Todas la leyes posibles habidas y por haber, implementadas y endurecidas durante los últimos treinta años, contra toda expresión que se pudiera interpretar como ofensiva en cualquier forma hacia cualquier sujeto o realidad. Tan severas y endurecidas que habían terminado por hacer desaparecer la comedia como tal de cualquier esfera pública. Chistes inanes, rutinas deslavadas que más parecían una triste pantomima, habían reemplazado la comedia clásica, esa que se reía de todo y de todos en mayor o menor medida. Porque eso era la comedia, según él lo entendía, reírse de algún otro, y esa risa implicaba burla, indefectiblemente. Imposible depurarla de su esencia, por más que intentaran blanquearla. Hasta el chiste más inocente carecía de inocencia cuando de comedia se trataba. De ahí su peligro. De ahí que un excesivo celo en promover la más profunda compasión humana, por muy bien intencionado que estuviera, la había convertido finalmente en un objeto de condena y persecuciones, la había obligado a descender a sótanos y lugares oscuros, a tugurios ocultos, donde la necesidad humana de reírse unos de otros hacía nata noche tras noche, al filo del delito mismo, lo que probablemente le daba un toque extra de adrenalina a todo el asunto.
― Y probablemente conoce el procedimiento que las leyes demandan –continúa el gordo, ojeando con ridícula parsimonia el documento sobre su escritorio–, ya que según veo, esta no es su primera ofensa…
No, no lo era. Y sí, conocía perfectamente el procedimiento, tanto el legal como el alternativo, anunciado por su interrogador con un ruidoso carraspeo para aclarar la garganta y vomitar un asqueante vaho a cebolla, antes de dar curso al ritual ya conocido por él: un amable discurso sobre lo importante de respetar las leyes, una generosa actitud de comprensión, para finalmente echar mano a una risueña extorsión, donde se le ofrecía la liberación a cambio de quedarse con todo el material cómico incautado, el cual probablemente sería usado para amenizar los días y noches de aburrimiento en esa oscura pocilga carcelaria, si no era ofrecido al mejor postor entre los mismos incautados.
Cuando estampa la última firma en el último documento que lo deja libre, tanto de una buena temporada en la cárcel como de la carpeta con el último material cómico recolectado, la oscuridad de la madrugada ha empezado a declinar imperceptiblemente, y las formas de la ciudad despiden esa irreal tonalidad de limbo impreciso previo a la definición de los primeros colores mundo. O tal vez sólo era él, proyectándose sobre un mundo monotonal, carente de la vivacidad y la alegría que alguna vez lo sacó de su propio quicio.
Cierra los ojos y aspira. Al fin un poco de aire limpio, libre de encierros y tufos nauseabundos. Se levanta el cuello de la raída chaqueta para capear la fría brisa de esa hora y camina calle abajo, pensando en los contactos para ubicar nuevos tugurios clandestinos donde ofrecer su trabajo, buscar una nueva dirección que no estuviera fichada donde poder quedarse, y recolectar más material cómico para ensayar…
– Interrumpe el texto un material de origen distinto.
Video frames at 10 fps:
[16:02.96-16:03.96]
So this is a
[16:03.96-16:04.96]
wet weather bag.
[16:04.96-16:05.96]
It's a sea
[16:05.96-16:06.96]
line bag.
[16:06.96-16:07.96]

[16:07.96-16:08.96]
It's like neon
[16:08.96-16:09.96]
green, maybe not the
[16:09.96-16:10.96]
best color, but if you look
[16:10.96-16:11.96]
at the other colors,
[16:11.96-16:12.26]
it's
― Un niño se queja con su madre –empieza, apenas percatándose de lo que hace–: “Mamá, no quiero ir a Europa”. La madre le contesta: “¡Cállate y sigue nadando!”
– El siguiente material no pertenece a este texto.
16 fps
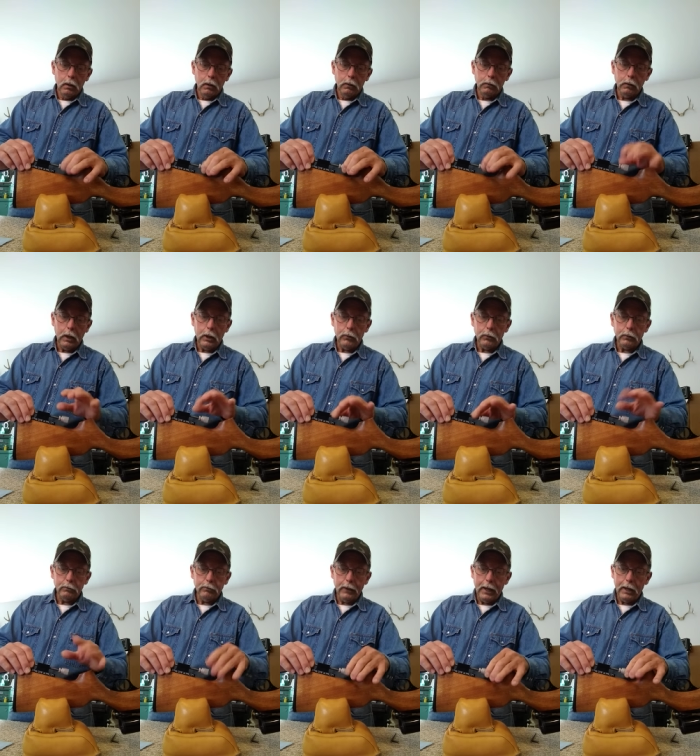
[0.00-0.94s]
So now with
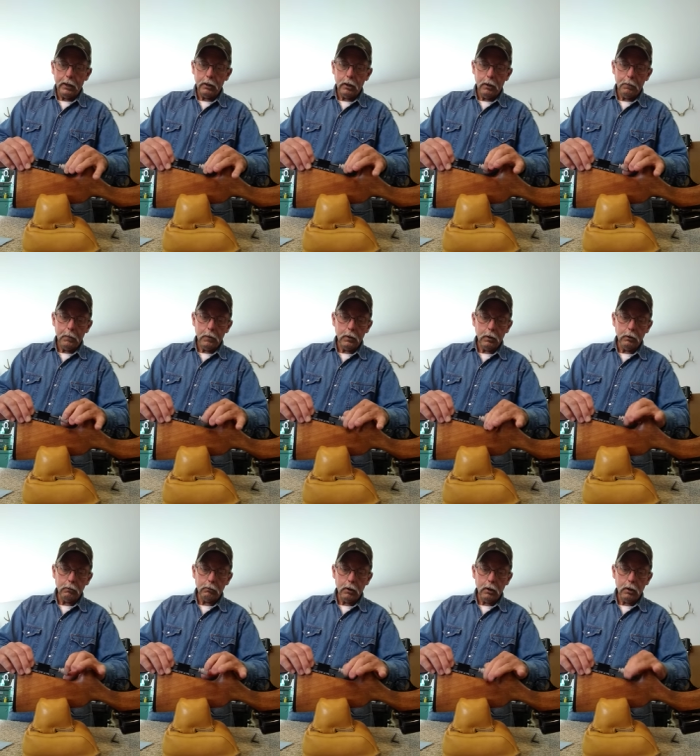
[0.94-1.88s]
the flat up on
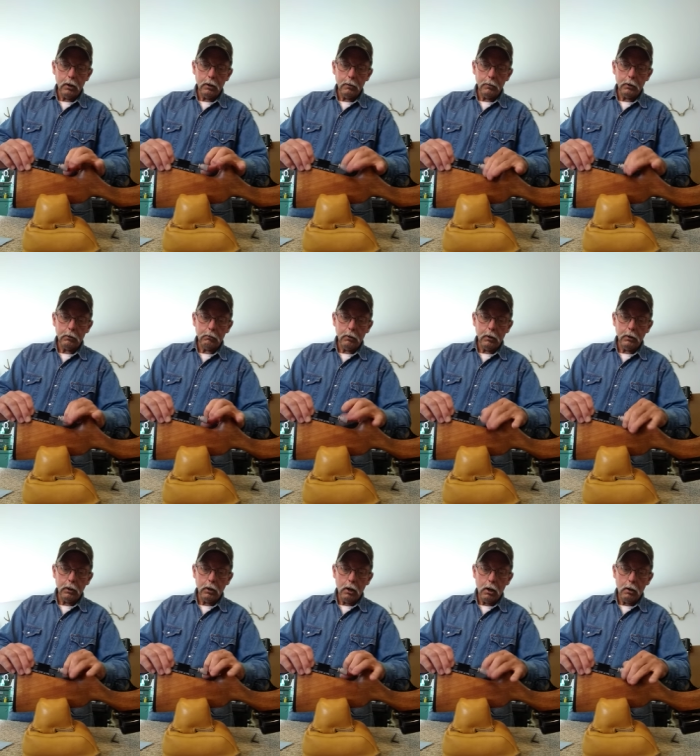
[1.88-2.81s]
the rod, I'm going to run
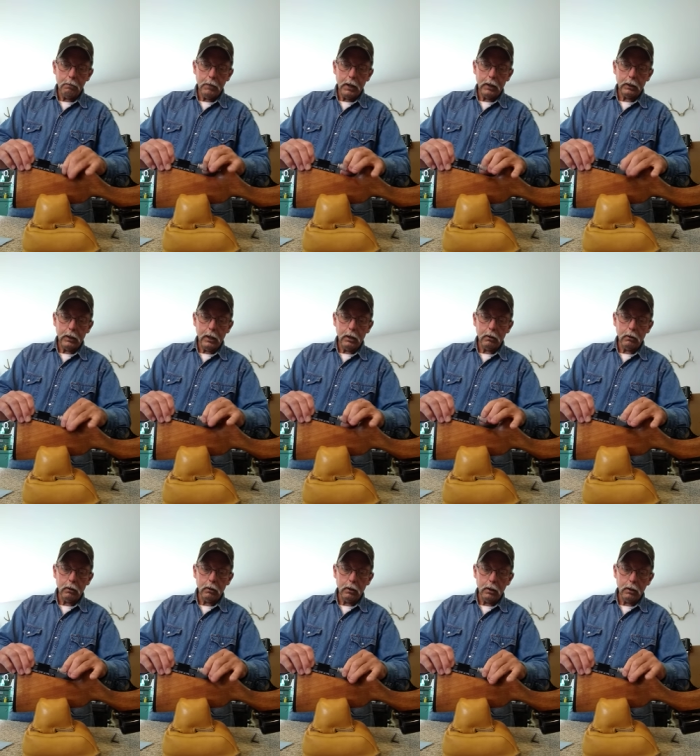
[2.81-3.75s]
the knob back down
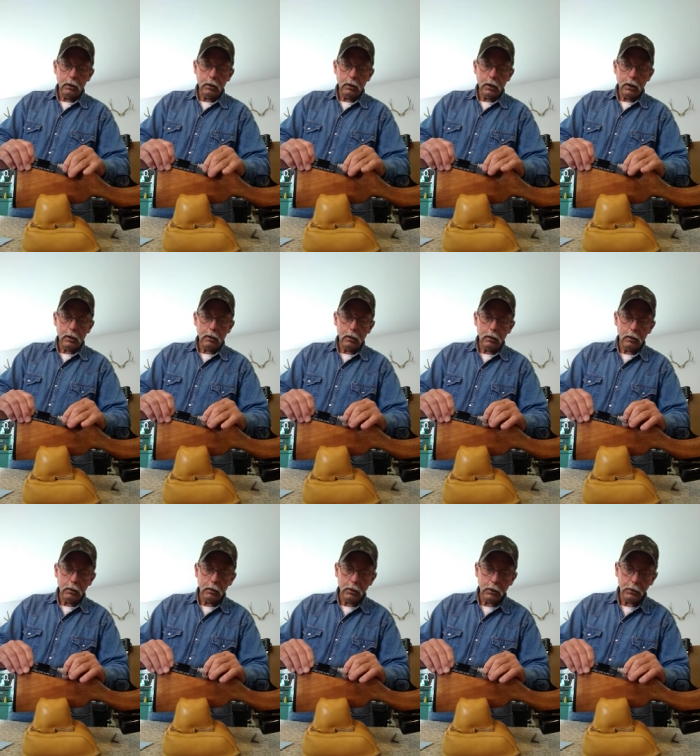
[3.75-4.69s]
on the end of that
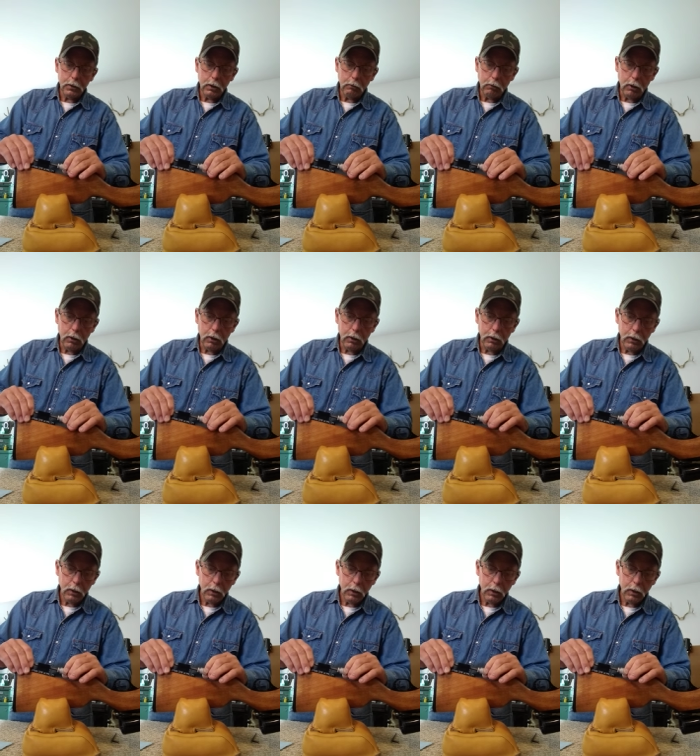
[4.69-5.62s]
adjusting
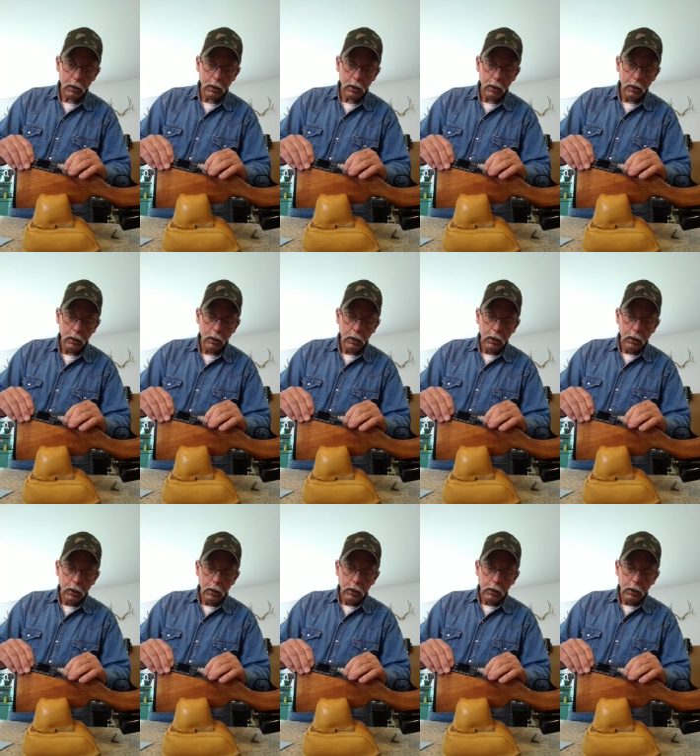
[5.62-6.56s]
rod.
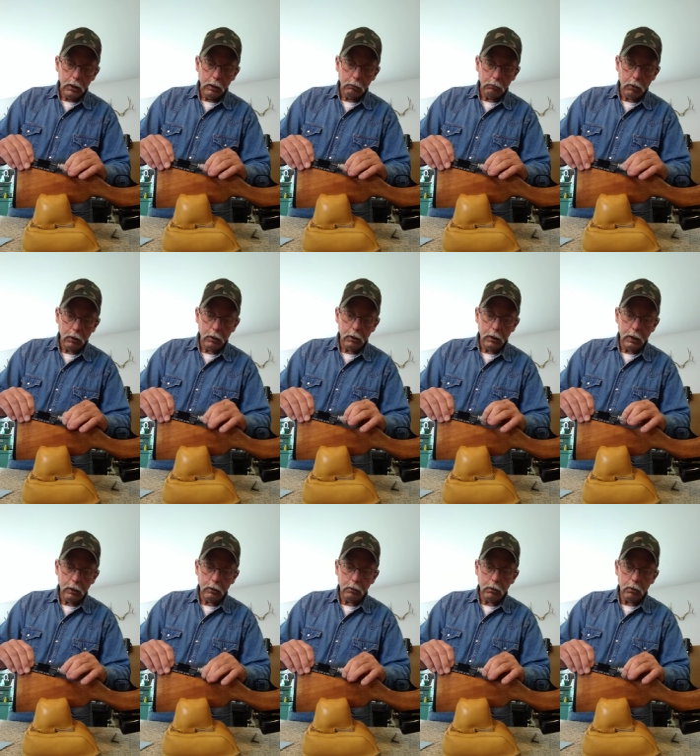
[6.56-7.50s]
Run it
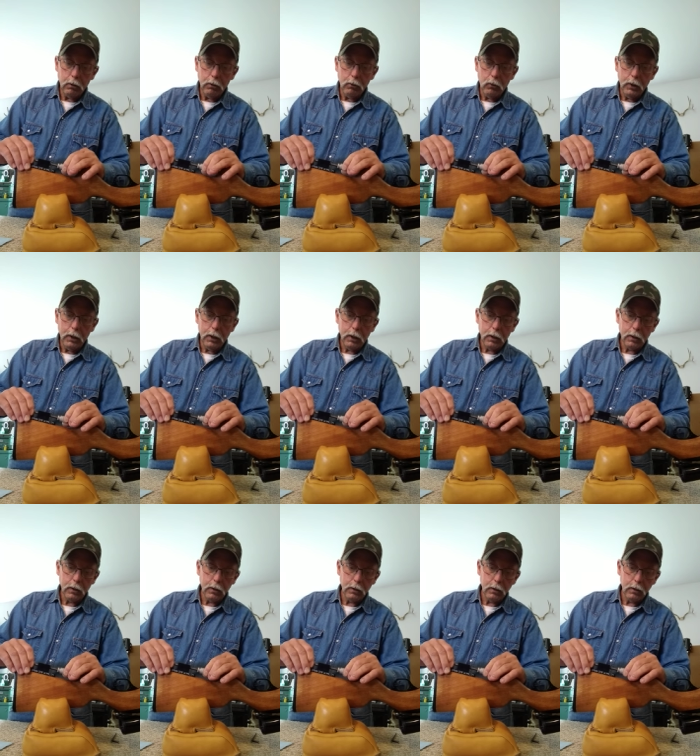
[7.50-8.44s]
down there all the way
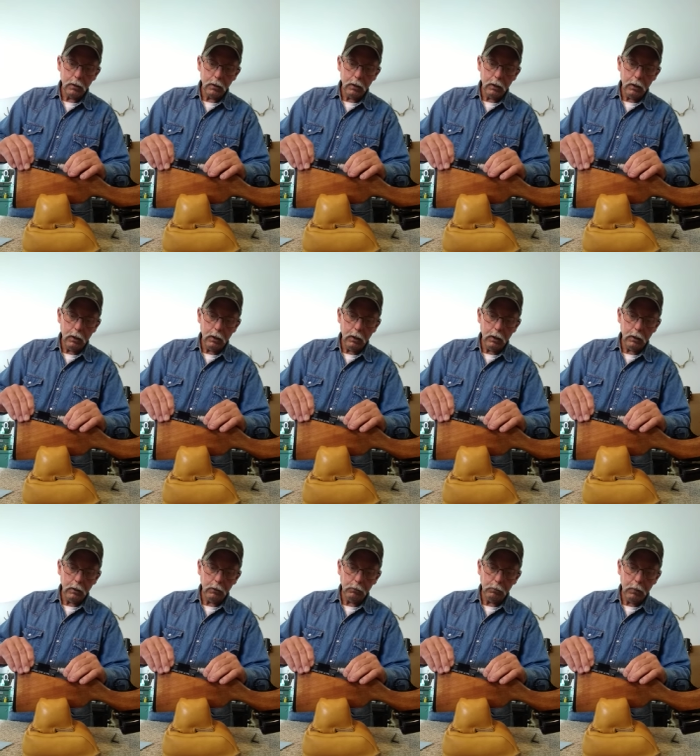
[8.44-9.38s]
and
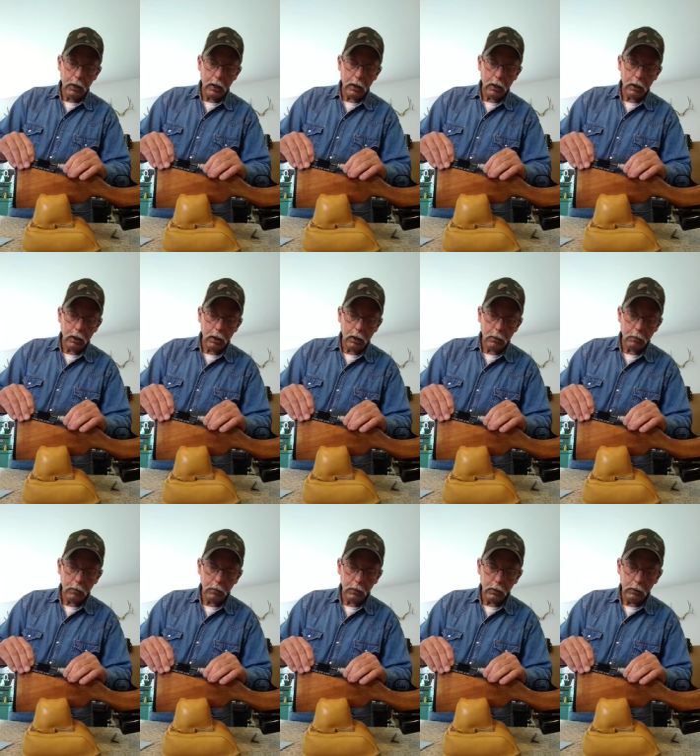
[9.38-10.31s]
then just back it up
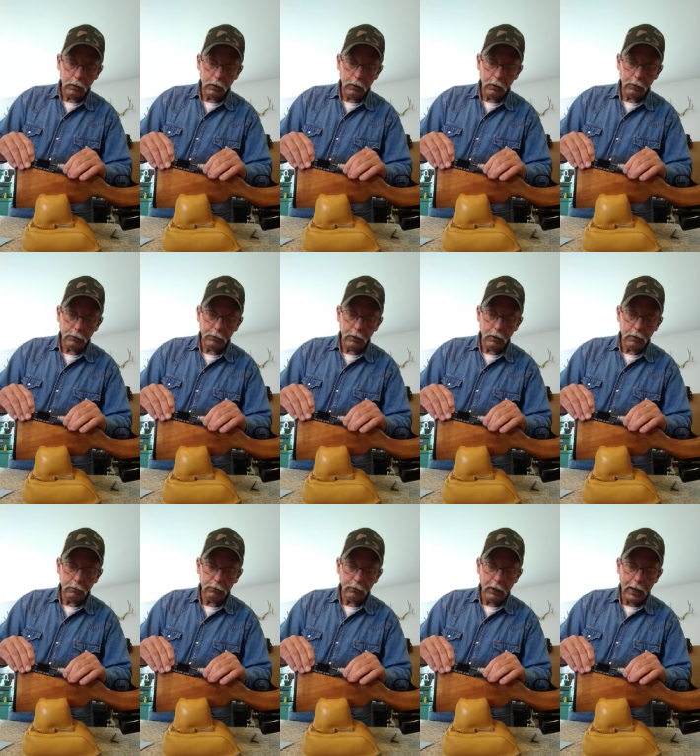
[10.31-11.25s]
until you see
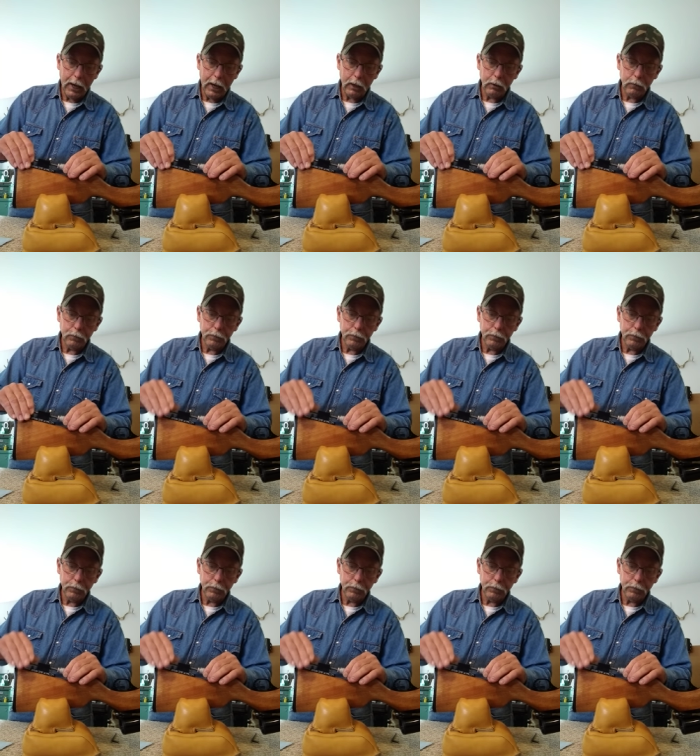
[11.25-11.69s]
the flat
Emite una breve risa regodeándose en su propio mal chiste, como buen comediante. La risa rebota sonora, alargando su eco a través de las calles vacías, y él mira a su alrededor, inquieto. Nadie por aquí, nadie por allá. Suspira aliviado y sigue su itinerario internándose en lo gris, en la antesala de un amanecer que parece demorarse en querer volver.